Excerpts from a dataset
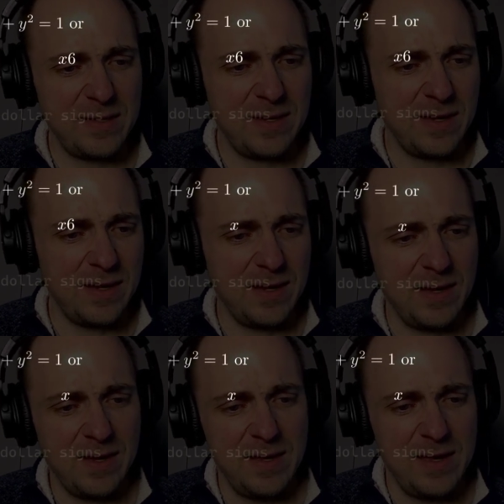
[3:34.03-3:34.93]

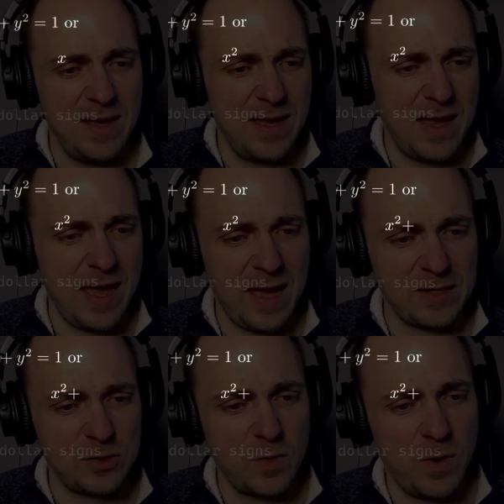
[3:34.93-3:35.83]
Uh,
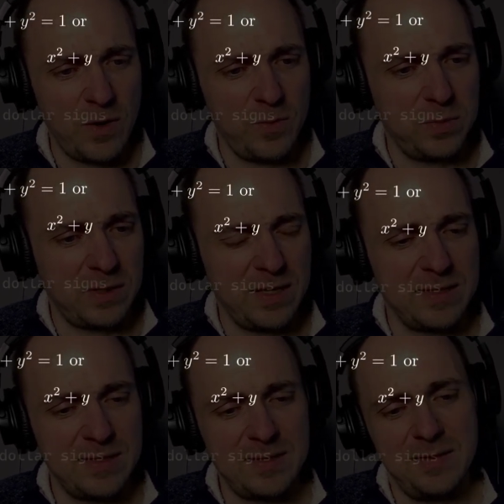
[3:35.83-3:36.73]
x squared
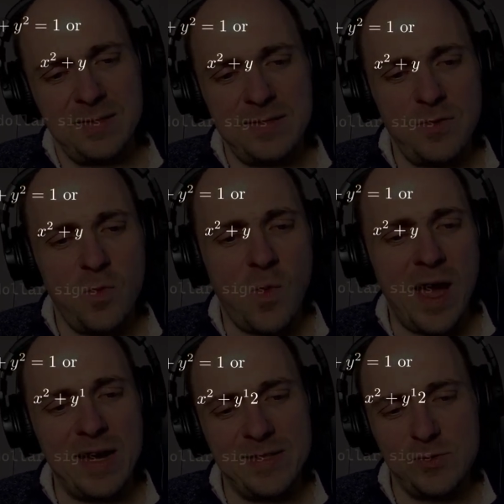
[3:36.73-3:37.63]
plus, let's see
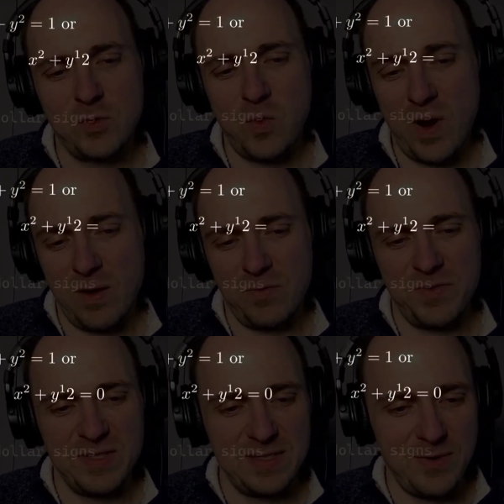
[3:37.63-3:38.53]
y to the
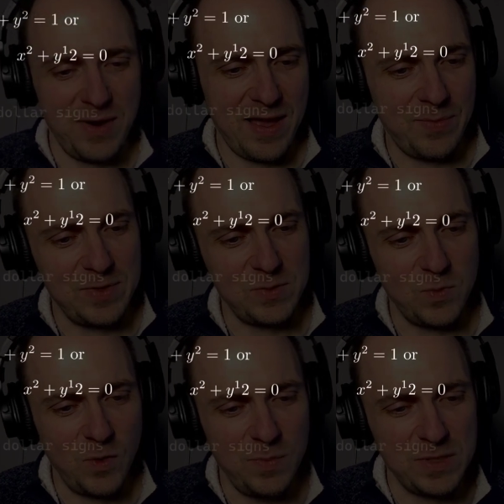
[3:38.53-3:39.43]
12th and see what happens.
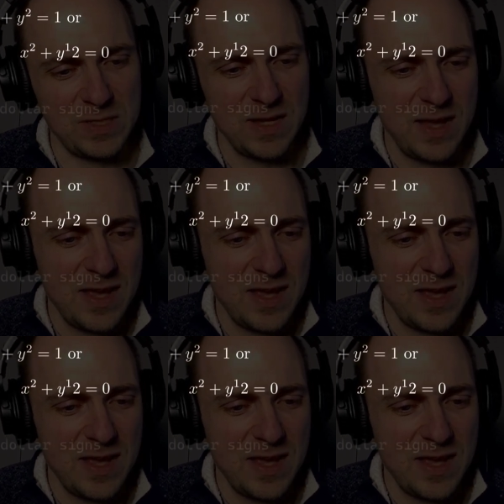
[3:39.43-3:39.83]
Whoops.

▸ Exercise: Nothing but the lines from the line containing "[3:34.93-3:35.83]" to the end of the records above should be repeated, exactly and with every picture omitted.

▸ Solution to this exercise:
[3:34.93-3:35.83]
Uh,
[3:35.83-3:36.73]
x squared
[3:36.73-3:37.63]
plus, let's see
[3:37.63-3:38.53]
y to the
[3:38.53-3:39.43]
12th and see what happens.
[3:39.43-3:39.83]
Whoops.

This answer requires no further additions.